I know that my “Ugly Cry” tends to come out most often when I’m upset about something with someone I genuinely care about, someone with whom I’ve got an issue but with whom also I feel a pretty solid connection with. It doesn’t make it any easier, it still is something that’s been hurting enough to produce that reaction, or it’s one of those moments where we feel safe enough to really let ALL of our shit go.
I had an Ugly Cry like that last week, and ALL the shit I’d been feeling all rolled into one bad session of expressing how I felt. Man, it got heavy ‘cos I just couldn’t shake the Ugly Cry. There it loomed, on my shoulder, the entire fucking night. I felt like such a loser. I couldn’t get it together, and then I’d feel more frustrated about my lack of control, and off I’d go again.

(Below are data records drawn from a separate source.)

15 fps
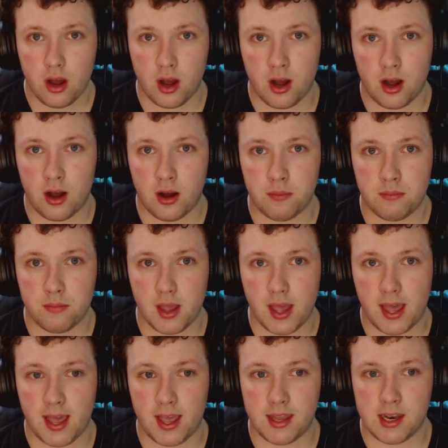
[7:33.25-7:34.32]
um,
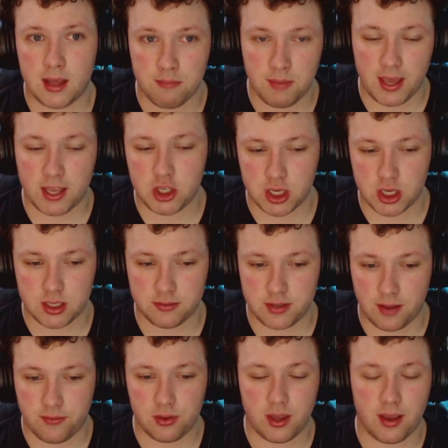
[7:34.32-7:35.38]
and mage is a,
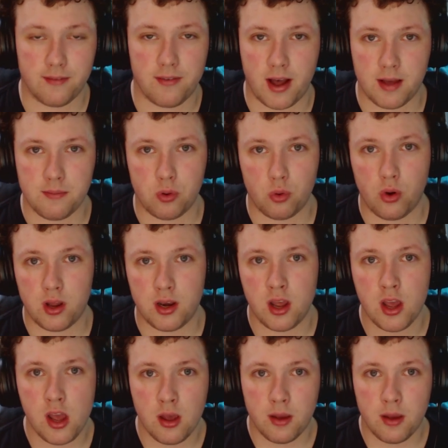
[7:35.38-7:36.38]
definitely a viable one,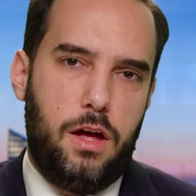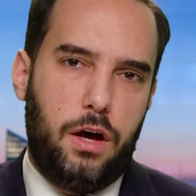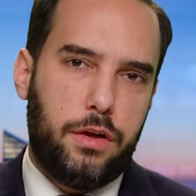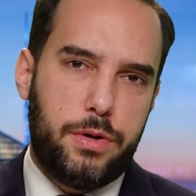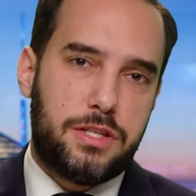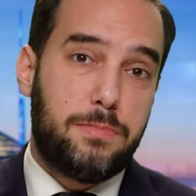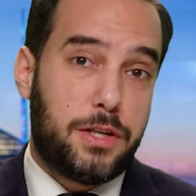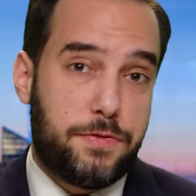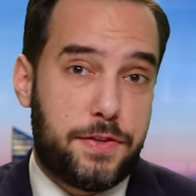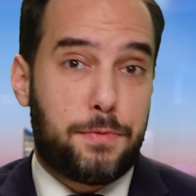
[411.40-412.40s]
Although it isn't
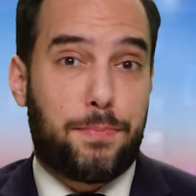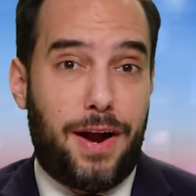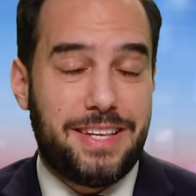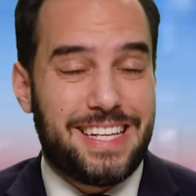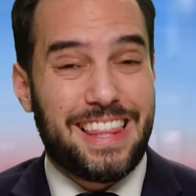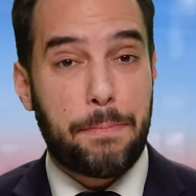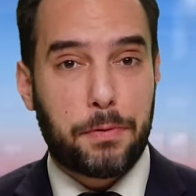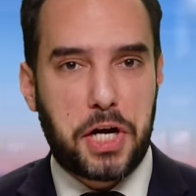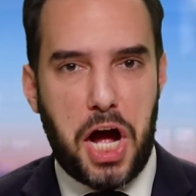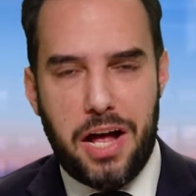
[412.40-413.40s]
much of a surprise that
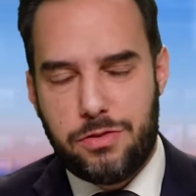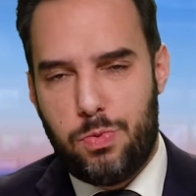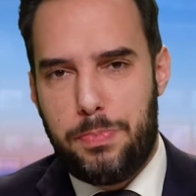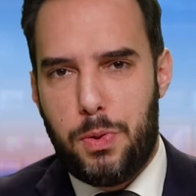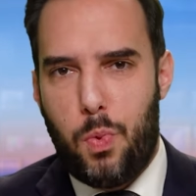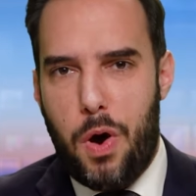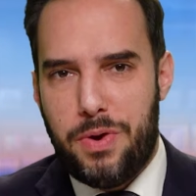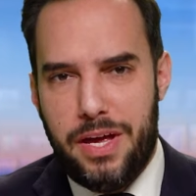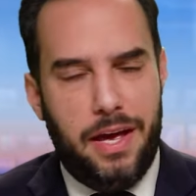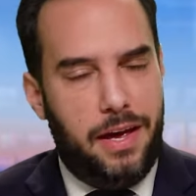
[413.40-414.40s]
leprechauns would be
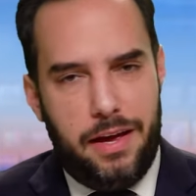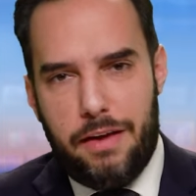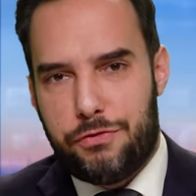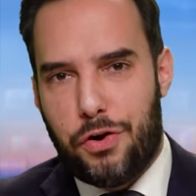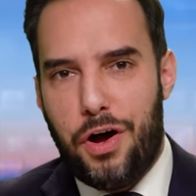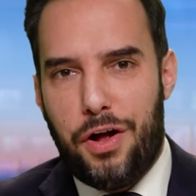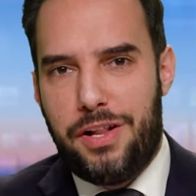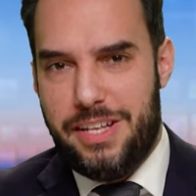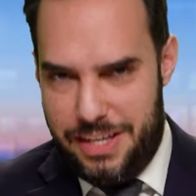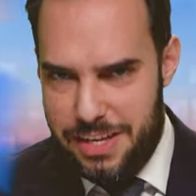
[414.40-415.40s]
woke, after all,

You know, I think the Ugly Cry sometimes is actually that negative-but-positive sign about the relationship’s strengths sometimes. As chicks, we get so overwhelmed by grumpy guys in our presence and we think (like you) that it’s our job to fix it somehow, by being cute or nice or sweet, and sure enough, it backfires. What we either forget or just fail to realize is that guys being grumpy with us is a sign of how comfortable they feel around us, a sign of trust. It just really doesn’t feel that way when it’s going down. Usually tends to be a 20/20 hindsight reckoning, if anything.
And the Ugly Cry is sort of the same. A chick won’t go Ugly in front of someone she doesn’t trust, really.
Next time you boys are sitting there face-to-face with an Ugly Cry, just keep it together and remember, it’s a sign that she trusts you.
Just like a seagull shitting on you means luck, it’s all good, boys.